YOUR INSTRUCTIONS: Lower down are entries containing pictures. Copy exactly, without those pictures, the lines from the line with "Frames from a" through the line with "Transcript: you know, I".

════════════════════

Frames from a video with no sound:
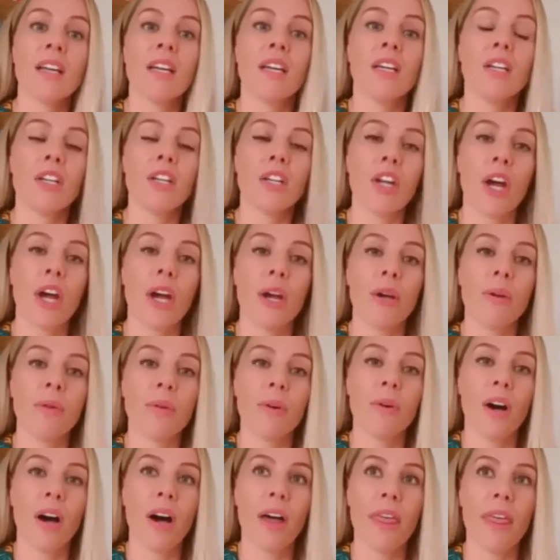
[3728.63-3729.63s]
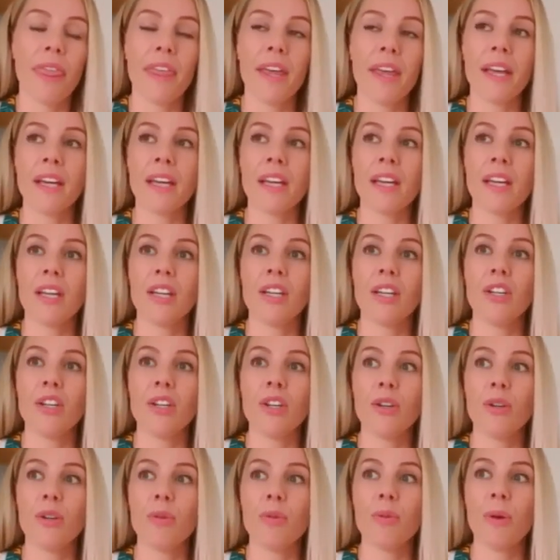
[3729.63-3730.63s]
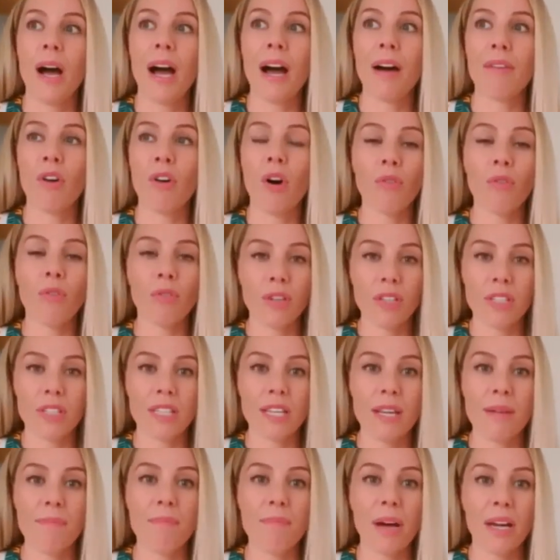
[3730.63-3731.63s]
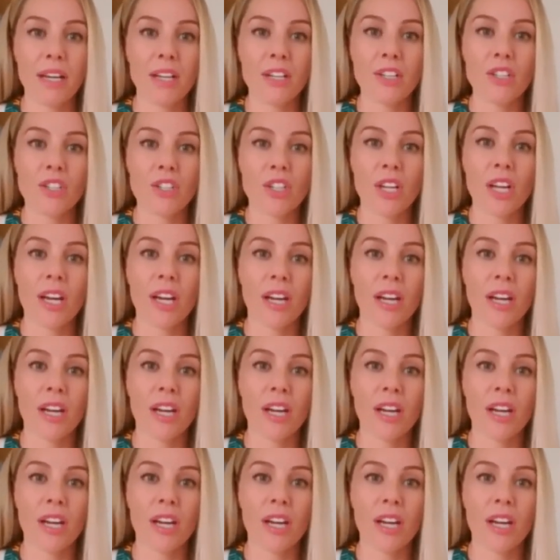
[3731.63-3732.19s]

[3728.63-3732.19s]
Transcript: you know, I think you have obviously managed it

════════════════════

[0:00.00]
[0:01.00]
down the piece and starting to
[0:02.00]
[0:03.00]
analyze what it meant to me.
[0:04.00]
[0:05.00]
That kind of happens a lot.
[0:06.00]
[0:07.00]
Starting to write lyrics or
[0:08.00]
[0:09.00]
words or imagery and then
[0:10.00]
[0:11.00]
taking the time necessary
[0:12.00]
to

════════════════════

EXERCISE RESPONSE:
Frames from a video with no sound:
[3728.63-3729.63s]
[3729.63-3730.63s]
[3730.63-3731.63s]
[3731.63-3732.19s]

[3728.63-3732.19s]
Transcript: you know, I think you have obviously managed it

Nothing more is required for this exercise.